The developer of the Solar Rice Energy Project is SolarReserve LLC., and the term of the PPA is 25 years, commencing June 1, 2016. SolarReserve originally announced the agreement with PG&E in December 2009.
The solar project will be constructed on approximately 1,500 acres of private land near Blythe. The project will use a concentrated solar power (CSP) design with molten salt storage technology from Pratt & Whitney Rocketdyne.

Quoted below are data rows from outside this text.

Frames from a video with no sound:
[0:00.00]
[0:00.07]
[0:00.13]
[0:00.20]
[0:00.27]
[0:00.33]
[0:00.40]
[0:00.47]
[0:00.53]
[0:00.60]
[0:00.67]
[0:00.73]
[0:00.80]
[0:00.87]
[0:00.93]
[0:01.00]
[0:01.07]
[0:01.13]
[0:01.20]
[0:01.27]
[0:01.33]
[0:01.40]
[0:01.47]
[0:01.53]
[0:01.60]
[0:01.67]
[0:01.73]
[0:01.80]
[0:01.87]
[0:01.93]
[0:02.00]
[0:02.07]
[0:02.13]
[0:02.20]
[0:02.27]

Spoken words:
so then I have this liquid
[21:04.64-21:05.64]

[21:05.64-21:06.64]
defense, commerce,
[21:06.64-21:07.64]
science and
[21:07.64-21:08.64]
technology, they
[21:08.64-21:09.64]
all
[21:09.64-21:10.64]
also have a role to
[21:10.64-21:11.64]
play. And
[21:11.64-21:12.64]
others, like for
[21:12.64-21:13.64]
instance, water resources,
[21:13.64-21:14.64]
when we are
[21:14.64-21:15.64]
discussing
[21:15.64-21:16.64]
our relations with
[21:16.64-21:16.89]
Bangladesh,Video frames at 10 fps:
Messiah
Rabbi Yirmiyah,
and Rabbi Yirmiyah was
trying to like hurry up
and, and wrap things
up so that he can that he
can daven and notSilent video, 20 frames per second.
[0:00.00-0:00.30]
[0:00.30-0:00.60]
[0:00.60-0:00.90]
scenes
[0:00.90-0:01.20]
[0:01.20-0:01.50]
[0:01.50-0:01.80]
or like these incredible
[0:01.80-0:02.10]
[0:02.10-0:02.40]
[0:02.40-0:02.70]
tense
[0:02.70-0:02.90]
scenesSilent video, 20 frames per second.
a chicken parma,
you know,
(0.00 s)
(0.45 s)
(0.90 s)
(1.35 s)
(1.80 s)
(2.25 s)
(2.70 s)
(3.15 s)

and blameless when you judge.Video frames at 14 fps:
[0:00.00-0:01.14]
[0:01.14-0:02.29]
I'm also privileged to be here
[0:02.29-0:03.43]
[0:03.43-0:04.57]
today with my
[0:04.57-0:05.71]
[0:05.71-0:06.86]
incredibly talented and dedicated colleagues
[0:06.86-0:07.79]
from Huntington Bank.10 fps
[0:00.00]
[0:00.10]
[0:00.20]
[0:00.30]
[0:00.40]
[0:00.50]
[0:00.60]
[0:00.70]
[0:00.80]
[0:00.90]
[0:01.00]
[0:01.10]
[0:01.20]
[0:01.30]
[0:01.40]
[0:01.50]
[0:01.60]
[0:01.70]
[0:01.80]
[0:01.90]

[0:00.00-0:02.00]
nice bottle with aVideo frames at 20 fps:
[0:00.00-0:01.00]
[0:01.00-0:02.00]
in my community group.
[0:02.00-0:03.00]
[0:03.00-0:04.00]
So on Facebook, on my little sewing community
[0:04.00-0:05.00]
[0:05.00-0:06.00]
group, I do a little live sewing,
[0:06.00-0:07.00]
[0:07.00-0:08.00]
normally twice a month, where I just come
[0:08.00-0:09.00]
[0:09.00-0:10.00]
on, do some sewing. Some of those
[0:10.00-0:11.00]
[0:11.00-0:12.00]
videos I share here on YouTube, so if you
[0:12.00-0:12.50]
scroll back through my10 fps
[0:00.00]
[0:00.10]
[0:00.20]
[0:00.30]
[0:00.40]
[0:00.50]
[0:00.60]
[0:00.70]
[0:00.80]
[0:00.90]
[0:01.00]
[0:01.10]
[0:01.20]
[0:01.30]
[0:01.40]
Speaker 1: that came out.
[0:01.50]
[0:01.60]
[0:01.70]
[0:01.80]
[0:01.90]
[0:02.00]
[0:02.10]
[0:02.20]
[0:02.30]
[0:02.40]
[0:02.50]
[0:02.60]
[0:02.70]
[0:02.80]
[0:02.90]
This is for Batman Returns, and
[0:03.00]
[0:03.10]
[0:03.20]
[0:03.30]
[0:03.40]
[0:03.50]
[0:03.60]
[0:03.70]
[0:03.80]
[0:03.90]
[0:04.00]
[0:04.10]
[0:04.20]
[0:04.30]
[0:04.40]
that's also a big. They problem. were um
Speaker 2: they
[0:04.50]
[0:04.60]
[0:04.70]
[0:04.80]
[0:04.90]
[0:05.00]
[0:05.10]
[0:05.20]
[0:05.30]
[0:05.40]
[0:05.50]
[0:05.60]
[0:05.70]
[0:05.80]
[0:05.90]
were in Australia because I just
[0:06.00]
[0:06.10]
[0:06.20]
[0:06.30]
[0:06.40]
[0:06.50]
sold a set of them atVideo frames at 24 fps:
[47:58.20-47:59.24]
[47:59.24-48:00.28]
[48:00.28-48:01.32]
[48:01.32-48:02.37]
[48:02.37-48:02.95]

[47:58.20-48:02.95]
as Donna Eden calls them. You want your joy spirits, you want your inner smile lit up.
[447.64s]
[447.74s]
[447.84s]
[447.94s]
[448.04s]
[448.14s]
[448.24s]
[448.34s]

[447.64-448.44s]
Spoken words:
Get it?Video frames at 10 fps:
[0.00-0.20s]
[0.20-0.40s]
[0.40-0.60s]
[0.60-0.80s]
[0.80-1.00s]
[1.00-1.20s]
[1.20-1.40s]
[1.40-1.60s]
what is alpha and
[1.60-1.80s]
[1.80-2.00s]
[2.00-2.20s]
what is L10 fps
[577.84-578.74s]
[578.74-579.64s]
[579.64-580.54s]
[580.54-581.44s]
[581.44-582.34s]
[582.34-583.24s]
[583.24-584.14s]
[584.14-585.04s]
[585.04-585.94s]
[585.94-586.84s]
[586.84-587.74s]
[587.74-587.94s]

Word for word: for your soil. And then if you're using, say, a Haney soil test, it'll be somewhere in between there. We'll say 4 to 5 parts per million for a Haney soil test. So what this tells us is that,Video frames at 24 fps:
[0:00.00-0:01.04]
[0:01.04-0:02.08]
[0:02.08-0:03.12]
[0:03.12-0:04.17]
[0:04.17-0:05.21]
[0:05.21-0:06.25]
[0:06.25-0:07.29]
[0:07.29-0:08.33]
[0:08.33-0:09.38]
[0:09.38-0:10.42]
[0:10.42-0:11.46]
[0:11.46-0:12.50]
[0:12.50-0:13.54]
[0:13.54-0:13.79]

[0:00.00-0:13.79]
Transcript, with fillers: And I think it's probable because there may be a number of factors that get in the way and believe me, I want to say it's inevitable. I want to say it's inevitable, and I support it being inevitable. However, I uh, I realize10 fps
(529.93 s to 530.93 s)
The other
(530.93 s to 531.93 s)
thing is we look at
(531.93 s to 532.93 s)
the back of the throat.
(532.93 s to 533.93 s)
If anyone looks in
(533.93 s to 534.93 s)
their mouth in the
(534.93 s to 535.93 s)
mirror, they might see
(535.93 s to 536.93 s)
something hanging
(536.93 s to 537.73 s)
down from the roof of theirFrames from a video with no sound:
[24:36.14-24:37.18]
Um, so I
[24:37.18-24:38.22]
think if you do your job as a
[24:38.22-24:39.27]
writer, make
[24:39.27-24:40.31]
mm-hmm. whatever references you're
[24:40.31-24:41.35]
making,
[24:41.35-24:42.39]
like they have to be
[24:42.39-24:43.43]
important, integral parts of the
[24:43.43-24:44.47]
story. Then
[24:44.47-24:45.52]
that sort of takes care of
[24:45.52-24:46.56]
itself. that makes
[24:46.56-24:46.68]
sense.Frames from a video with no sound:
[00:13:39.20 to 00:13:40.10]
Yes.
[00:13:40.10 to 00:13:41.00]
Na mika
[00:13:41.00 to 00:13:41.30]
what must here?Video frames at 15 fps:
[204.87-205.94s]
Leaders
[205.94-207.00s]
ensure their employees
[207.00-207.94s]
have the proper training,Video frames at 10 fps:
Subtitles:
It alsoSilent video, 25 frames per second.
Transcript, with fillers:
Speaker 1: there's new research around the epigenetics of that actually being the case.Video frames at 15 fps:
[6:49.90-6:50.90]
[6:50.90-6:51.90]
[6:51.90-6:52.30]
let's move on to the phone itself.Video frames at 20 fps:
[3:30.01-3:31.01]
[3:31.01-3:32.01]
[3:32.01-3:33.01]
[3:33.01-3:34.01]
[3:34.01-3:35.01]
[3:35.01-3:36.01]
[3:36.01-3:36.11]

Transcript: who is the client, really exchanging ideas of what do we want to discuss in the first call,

Thousands of mirrors will focus sunlight onto a central tower containing molten salt, which is heated from 500 to over 1,000 degrees Fahrenheit. When electricity is needed, day or night, the high-temperature molten salt flows into the steam generator, as water is piped in from the water storage tank, to generate steam. After the steam is used to drive the steam turbine to generate power, the steam is condensed back to water and returned to the water holding tank, where it flows back into the steam generator when needed.
Once the hot salt is used to create steam, the cooled molten salt is then piped back into the cold salt storage tank, where it will then flow back up the receiver to be reheated as the process continues. The molten salt system includes as much as 10 hours of energy-storage capability. The estimated cost is approximately $600 million, and construction may begin early next year, according to the CEO of SolarReserve.
In September 2011, SolarReserve began construction in Nevada on a similar project, the 110-MW Crescent Dunes Project, which is scheduled to be completed late this year.